Though Trask (age 51) and Yanowitz (50) didn’t experience this New York era firsthand, they were fascinated with the time period and, of course, with its eternal soundtrack. And while the score for “Disco” certainly has its roots in the disco sounds that were coming from that era (think upbeat bass lines), many of its ballads and solos were rock-centric, relying on heavy guitar riffs and New Wave inspirations.
“That was an amazing moment in music,” Trask says, referring specifically to 1979.
Indeed, Giorgio Moroder was producing hits such as Donna Summer’s “On the Radio” and Cher’s “Bad Love.” Talking Heads were gaining popularity with their release of “Fear of Music.” The Clash put out “London Calling” while Michael Jackson came out with “Off the Wall.” In the art scene, Andy Warhol founded the New York Academy of Art. It was also the pivotal moment before art dealer Mary Boone presented neo-expressionist Julian Schnabel and David Salle, and later Jean-Michel Basquiat, to the world.
“It was a big year. It was a big scrawling year,” Trask continues. “It is sort of mind-blowing just how formative that exact moment was on everything that came after that.”
A moment in time told through characters
And though the setting of “Disco” is the main draw for audiences to see the show, it’s the characters and their stories, Trask and Yanowitz argue, the audience will walk out remembering.
Of those characters, there are Landa and Meesh, the two coat check girls who are in love and remain together, even when Landa comes out as transgender. There is also Binky, the shameless publicist who has her eye out for fame and fortune.

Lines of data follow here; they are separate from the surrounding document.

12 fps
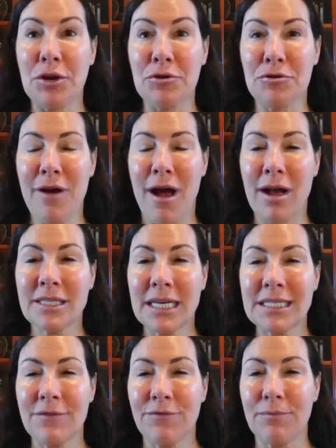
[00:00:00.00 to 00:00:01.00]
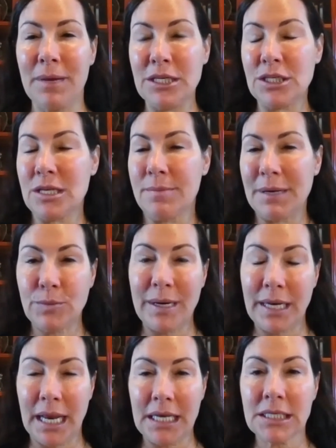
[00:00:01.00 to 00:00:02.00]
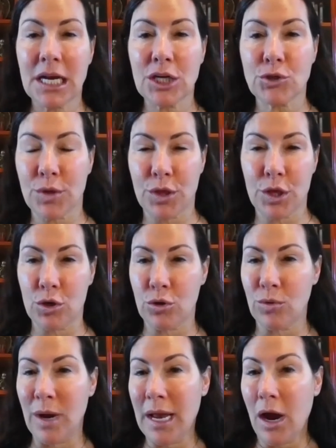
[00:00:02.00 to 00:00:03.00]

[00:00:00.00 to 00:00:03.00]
your contact information, the best way to get in touch with you,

And then there is “The Artist,” a quiet, observant character directly inspired by Andy Warhol.
While Trask and Yanowitz say that they put much of themselves and their personal experiences into their fictionalized characters, there were also the real-life characters to portray — names that included Andy Warhol, Steve Rubell, and Mudd Club owner Steve Mass. Those, they say, required countless interviews with the people who knew them.
“There is also so much video footage of (Steve Rubell) working the lines and talking to people that you actually do get a sense of who this guy is,” Trask says, before adding that he, in fact, met the notorious Rubell at a Palladium party promoting the just-released “Nightmare on Elm Street” when he was in college — an experience he had forgotten about until he started to research for “Disco.”

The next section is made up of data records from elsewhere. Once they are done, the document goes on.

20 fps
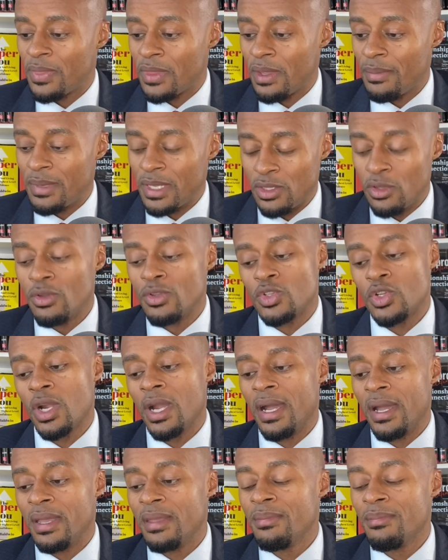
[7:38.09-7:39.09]
I mean, you could
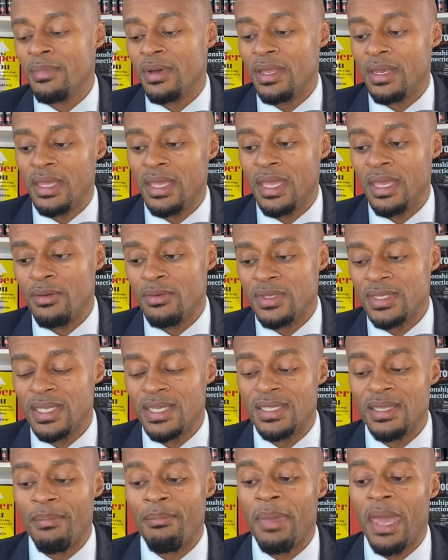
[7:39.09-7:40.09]
try, but
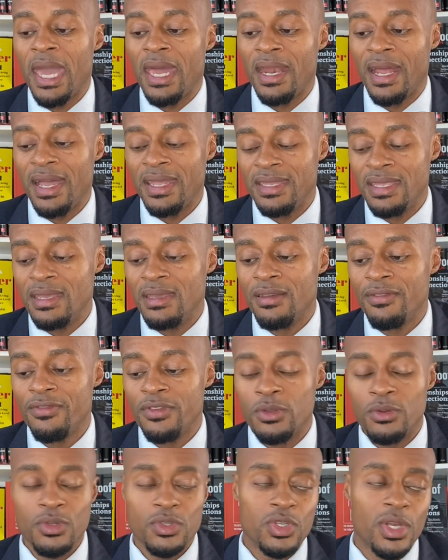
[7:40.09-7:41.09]
it's a bad idea
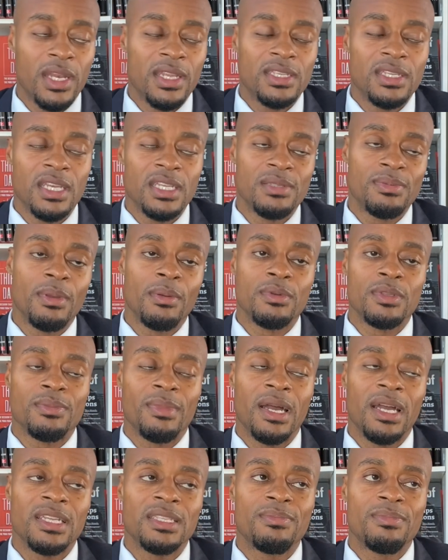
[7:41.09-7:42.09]
for you to try to change people's
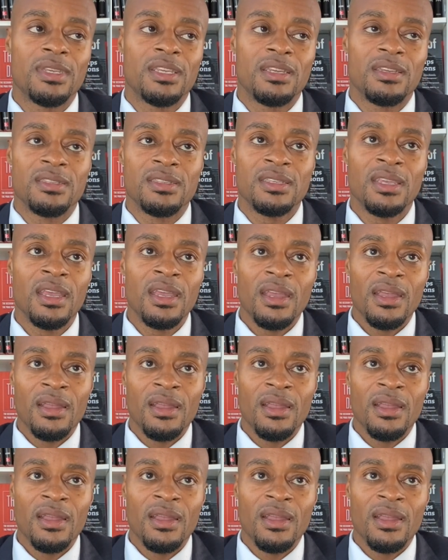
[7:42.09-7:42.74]
minds because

“He handed me a brown paper lunch bag with cocaine in it and asked if I could bring this up to (an actor’s) dressing room,” Trask says, laughing. “So that was my Steve Rubell experience, and I didn’t realize that it was him until years later.”
But it’s their main characters, Sammy and Chad, that Trask and Yanowitz say have the most staying power.
“There was a lot of both of us in this ambition of coming into the city, finding your people and your way as an artist or musician or whatever you want to be,” Yanowitz says.
“Lately, what I’m remembering is that when I was 20, I was an idiot,” Trask adds. “I like to think of myself as this put-together kind of person, but when I look at the kind of fumbles that Chad was making while trying to get something together in his life, I also look at myself and say, ‘Oh my God, I was a (expletive) mess when I was 20.’
“We wanted to tell a story about a group of people that come to the city to find themselves, and they find a lot of other people along the way. That really interested us with this story,” Yanowitz says. “It wasn’t Studio 54. It wasn’t Mudd Club. It wasn’t 1979. We really wanted to tell a story about people and emotion and self-discovery and art and the city.”